In Tuesday morning’s Olympic diving semifinals in men’s 3-meter springboard, Colwill found another way to send his mom and dad’s hearts racing.
Perilously close to not reaching the event’s finals, the 23-year-old Brandon native vaulted from 10th to sixth place on his final dive to secure his spot in the medal round. Only the top 12 from the 18 semifinalists moved on to the final round.
“He did it to us again,” Chuck Colwill said with a laugh, via phone, shortly after the semifinals ended. “He just nailed that last dive. Wow! What a dive that was!”
All of the semifinalists performed six dives each. Colwill scored in the 70-point range for his first four dives and was in 12th place at that point. But he scored 85.75 on his fifth dive and, on his last dive—a reverse 3-1/2 somersault tuck—Colwill was awarded a whopping 94.5 by the judges to jump to a more comfortable sixth place with a combined score of 480.95.

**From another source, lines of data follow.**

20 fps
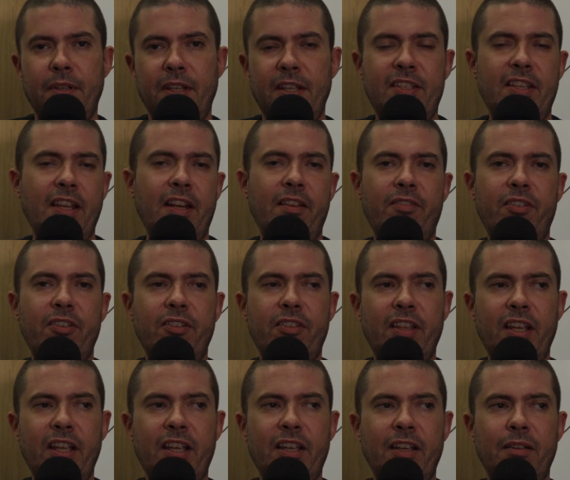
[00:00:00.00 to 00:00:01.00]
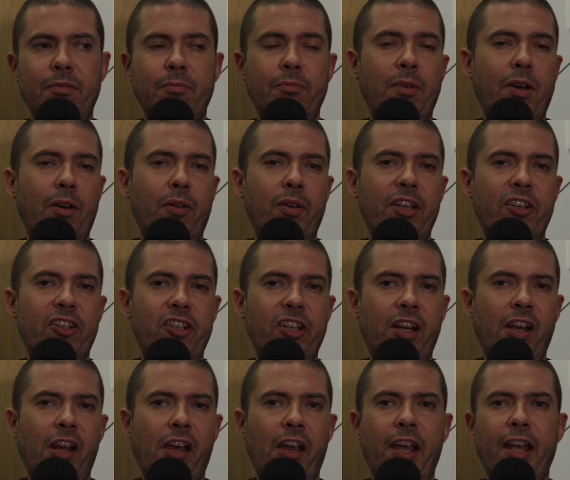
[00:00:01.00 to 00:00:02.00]
Instead of just thinking, well, is she
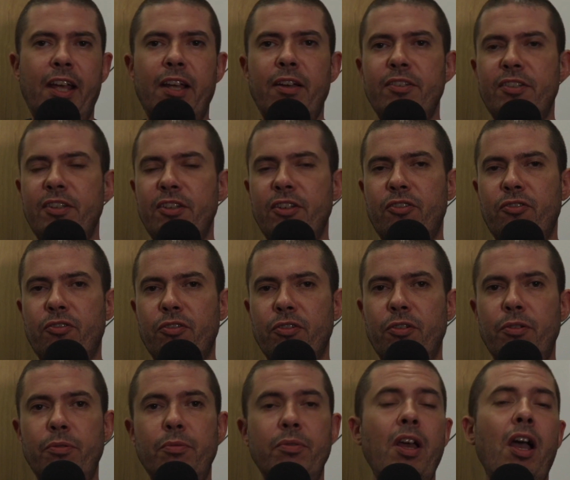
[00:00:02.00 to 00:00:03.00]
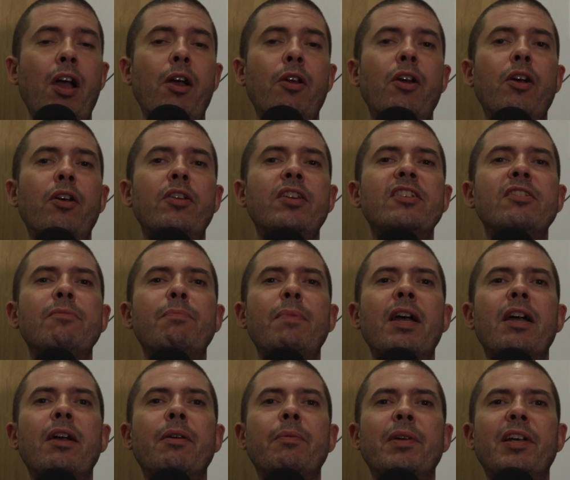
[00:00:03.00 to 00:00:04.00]
lying? Is this true? No, it doesn't
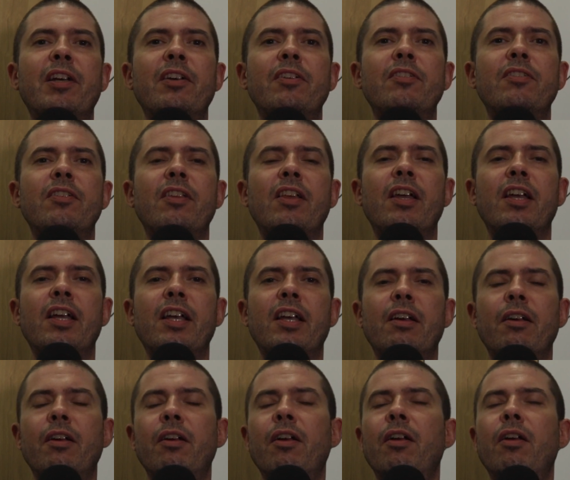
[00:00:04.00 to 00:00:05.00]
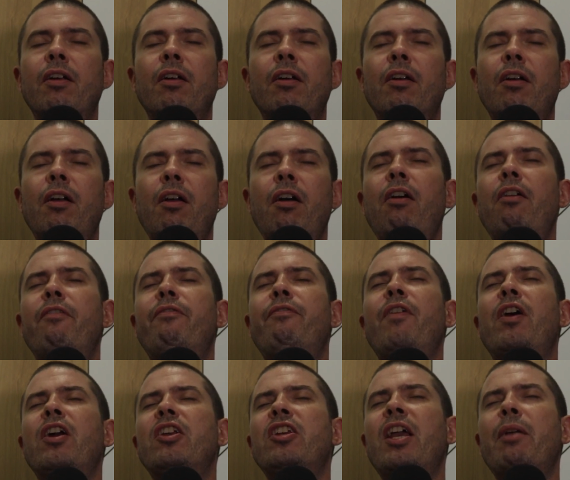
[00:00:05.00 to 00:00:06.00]
matter because, oh,
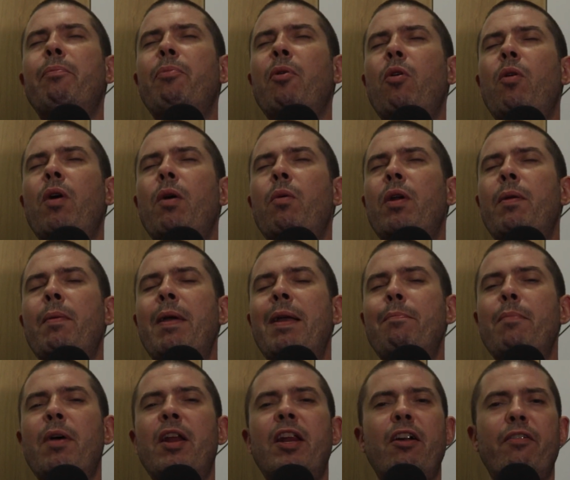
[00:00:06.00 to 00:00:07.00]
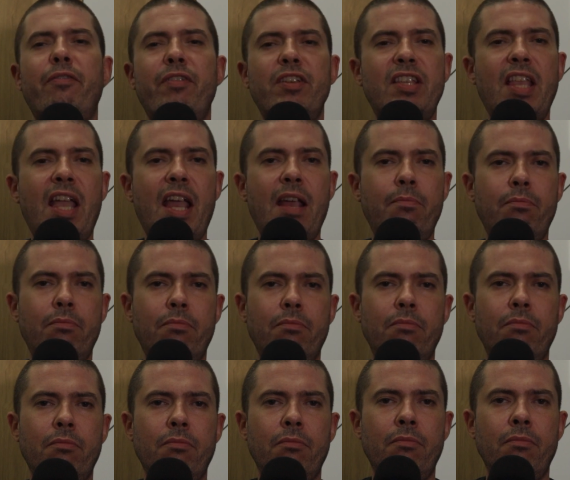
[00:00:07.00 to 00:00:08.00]
fuck Jake Paul, I want to make money off his name.
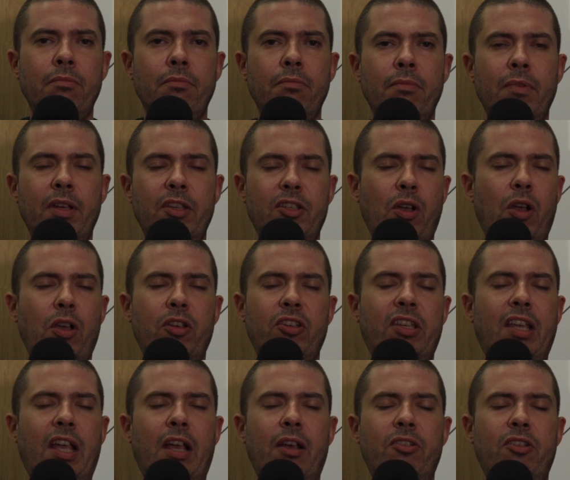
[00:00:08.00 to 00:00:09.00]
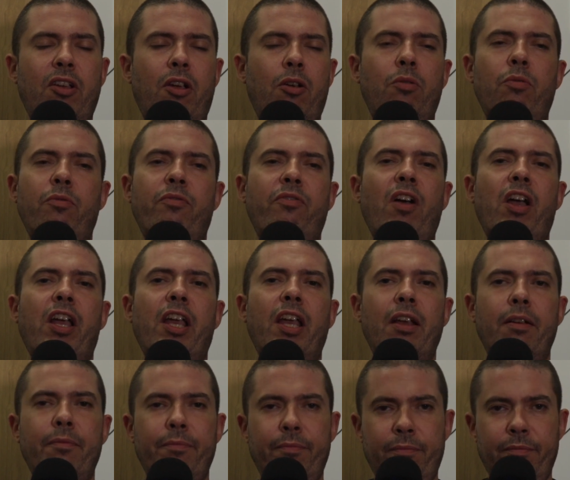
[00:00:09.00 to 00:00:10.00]
That's all I'll say, so fuck
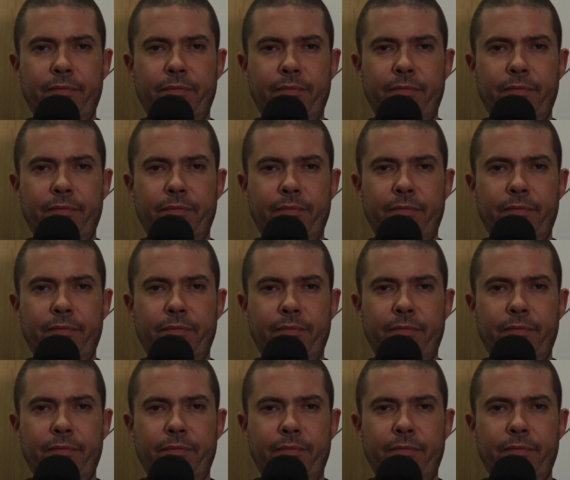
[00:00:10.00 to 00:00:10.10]
it.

Colwill’s final dive turned out to be the third-highest score awarded out of the 108 dives performed in the semifinals. China’s He Chong topped the semifinals round with a score of 547.25 while Canada’s Alexandre Despatie was second at 518.75. Colwill was less than two points out of fifth place and finished ahead of U.S. teammate Troy Dumais, who was 10th at 463.15.
The finals are slated for 8:30 p.m. Tuesday in Beijing, 8:30 a.m. Tuesday in Tampa. As was the case in the semifinals, scores don’t carry over to the next round and all 12 finalists will start with a score of zero.
Colwill plans to upgrade his degree of difficulty for the finals and would have the highest DD of any diver in the finals. He plans to perform a reverse 2 ½ with 2 ½ twists, a dive with a 3.9 DD that only Mexico’s Yahel Castillo has performed in the Games. The new dive will give Colwill an additional five-tenths in DD, for a total of 20.4. He Chong has been competing a list with a degree of difficulty of 20.2.
Despite suffering the effects of the flu, Tampa’s Damu Cherry is just one step away from an Olympic medal after reaching the finals of the women’s 100-meter hurdles in Beijing, China.
Cherry, a Leto High and University of South Florida graduate making her Olympic Games debut at age 30, earned her spot in the title race by winning her semifinals heat Monday night at the National Stadium, aka “The Bird’s Nest.”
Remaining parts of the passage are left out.